╭─ DATA FOR THE TASK

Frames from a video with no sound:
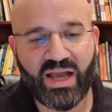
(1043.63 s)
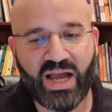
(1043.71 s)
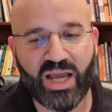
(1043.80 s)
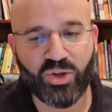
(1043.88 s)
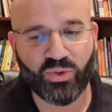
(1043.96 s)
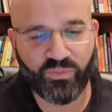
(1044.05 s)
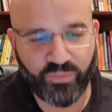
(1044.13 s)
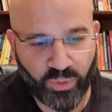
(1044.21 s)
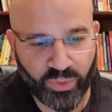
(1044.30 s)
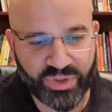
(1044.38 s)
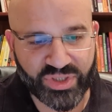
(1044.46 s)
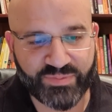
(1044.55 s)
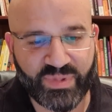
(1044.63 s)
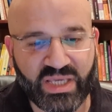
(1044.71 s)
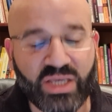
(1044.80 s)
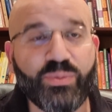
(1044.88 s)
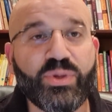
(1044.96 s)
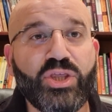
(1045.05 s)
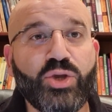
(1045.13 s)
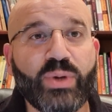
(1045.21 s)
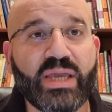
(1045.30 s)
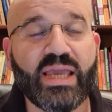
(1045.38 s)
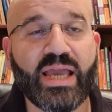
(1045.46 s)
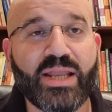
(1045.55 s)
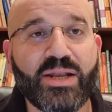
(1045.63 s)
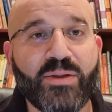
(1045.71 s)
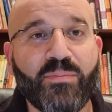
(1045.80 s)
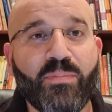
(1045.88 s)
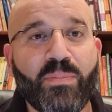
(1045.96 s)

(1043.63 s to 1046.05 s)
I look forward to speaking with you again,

╰─
╭─ DATA FOR THE TASK

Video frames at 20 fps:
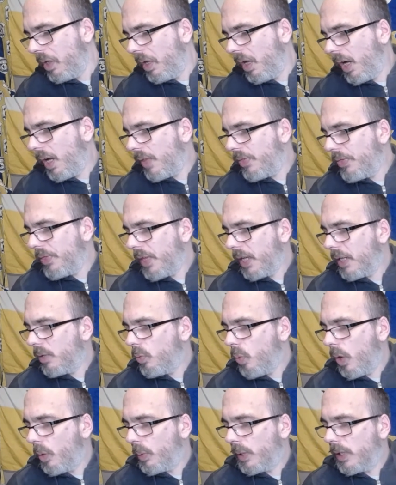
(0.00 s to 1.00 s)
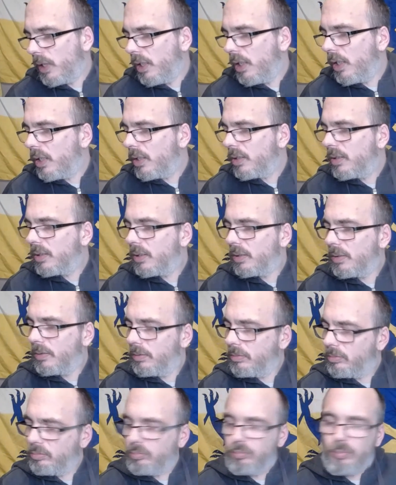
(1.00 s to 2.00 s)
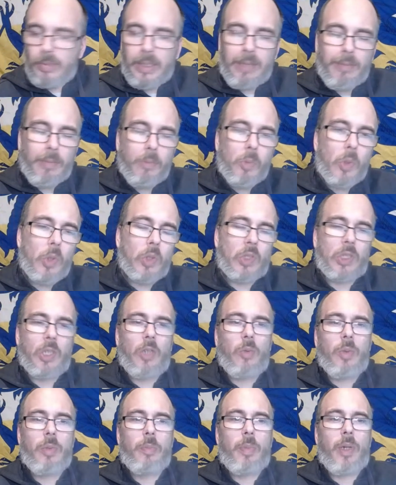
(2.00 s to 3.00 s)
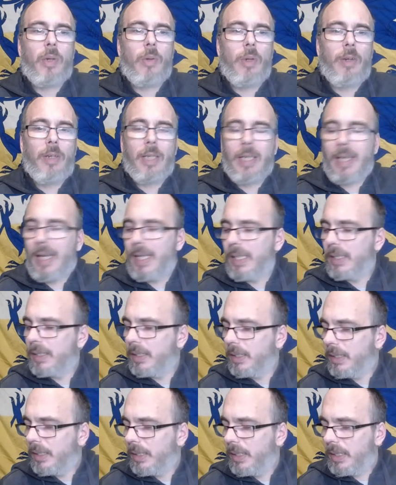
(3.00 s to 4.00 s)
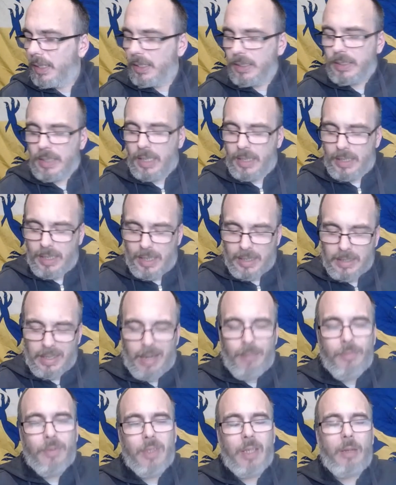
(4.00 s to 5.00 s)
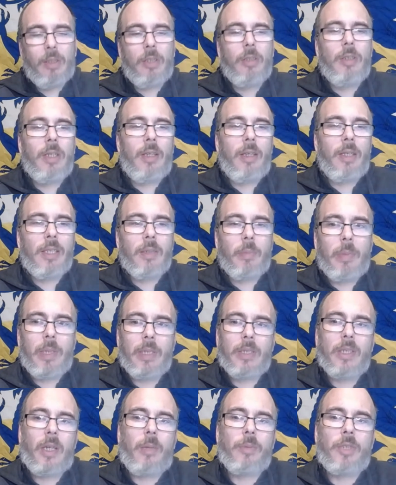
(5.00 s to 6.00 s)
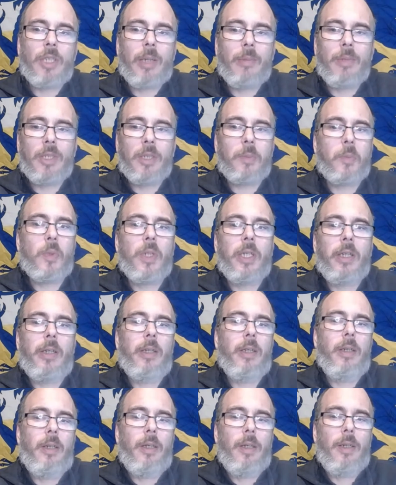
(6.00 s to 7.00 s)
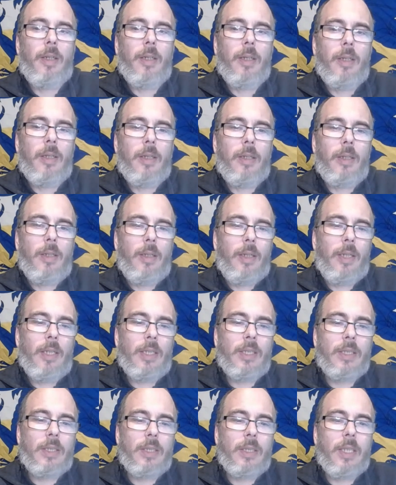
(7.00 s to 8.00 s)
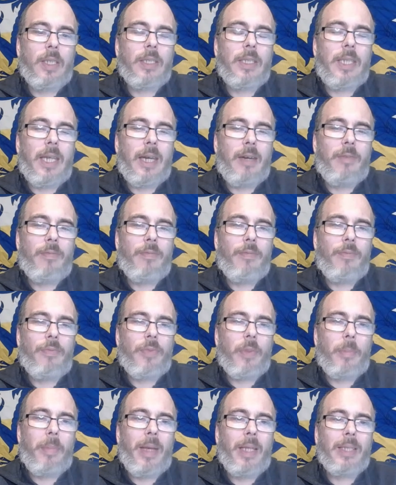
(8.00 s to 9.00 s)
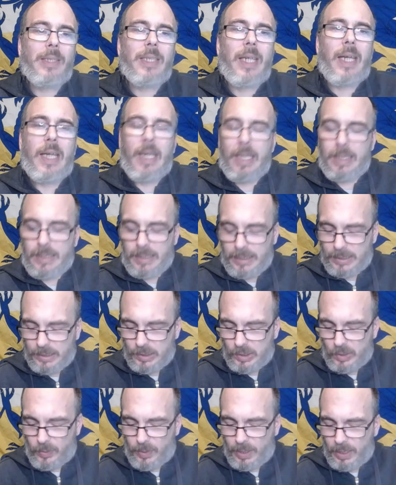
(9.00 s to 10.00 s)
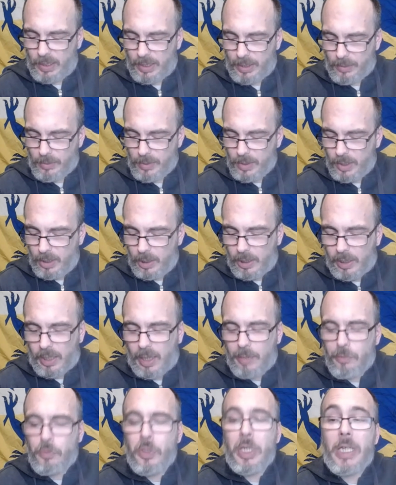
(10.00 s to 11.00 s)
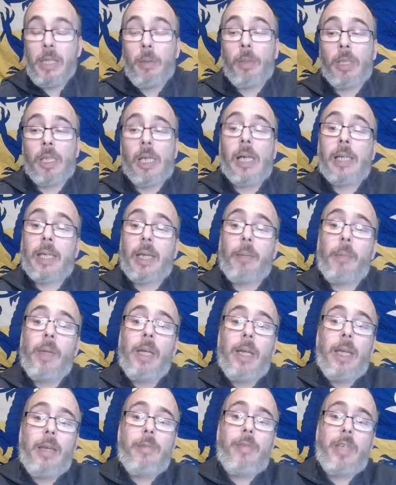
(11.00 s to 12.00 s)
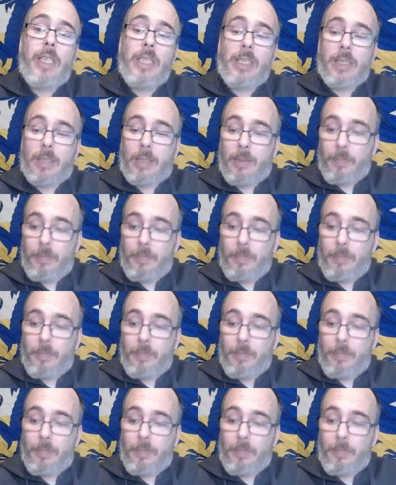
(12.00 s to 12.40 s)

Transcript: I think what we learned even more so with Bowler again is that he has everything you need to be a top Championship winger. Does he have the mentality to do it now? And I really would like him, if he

╰─

ASSIGNED TASK:
Reproduce word for word, with pictures dropped, only the part of the material above that opens with the line containing "Frames from a" and closes with the line containing "(1045.38 s)".

EXERCISE ANSWER:
Frames from a video with no sound:
(1043.63 s)
(1043.71 s)
(1043.80 s)
(1043.88 s)
(1043.96 s)
(1044.05 s)
(1044.13 s)
(1044.21 s)
(1044.30 s)
(1044.38 s)
(1044.46 s)
(1044.55 s)
(1044.63 s)
(1044.71 s)
(1044.80 s)
(1044.88 s)
(1044.96 s)
(1045.05 s)
(1045.13 s)
(1045.21 s)
(1045.30 s)
(1045.38 s)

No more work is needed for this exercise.